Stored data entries
Start of Block

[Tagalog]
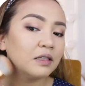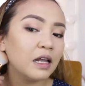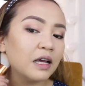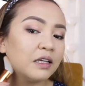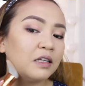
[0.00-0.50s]

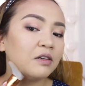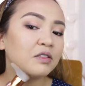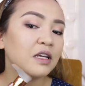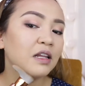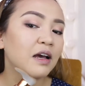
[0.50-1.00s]
Lalagay din
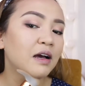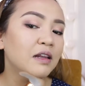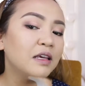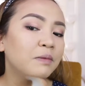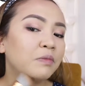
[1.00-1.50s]
ako sa
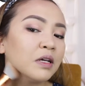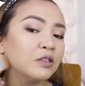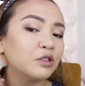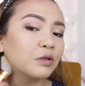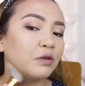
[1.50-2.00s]
ilalim
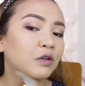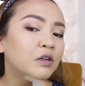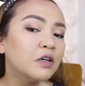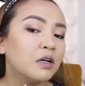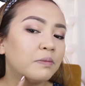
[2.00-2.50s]
ng jaw
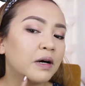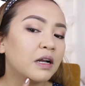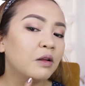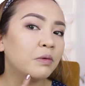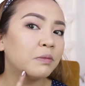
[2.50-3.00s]

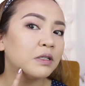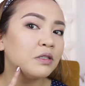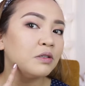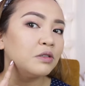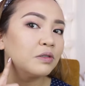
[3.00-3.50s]
para
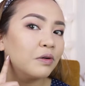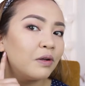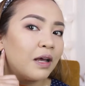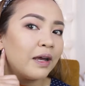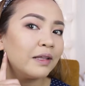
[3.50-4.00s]
lumabas yung
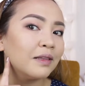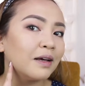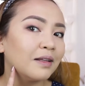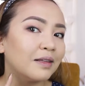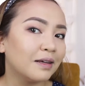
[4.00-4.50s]
jawline
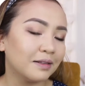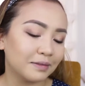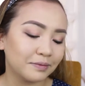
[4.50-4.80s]
natin.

End of Block

Activity:
Only the lines from the line with "[1.00-1.50s]" through the end of the records belong in your copy. Repeat them exactly, without pictures.

Answer to this problem:
[1.00-1.50s]
ako sa
[1.50-2.00s]
ilalim
[2.00-2.50s]
ng jaw
[2.50-3.00s]

[3.00-3.50s]
para
[3.50-4.00s]
lumabas yung
[4.00-4.50s]
jawline
[4.50-4.80s]
natin.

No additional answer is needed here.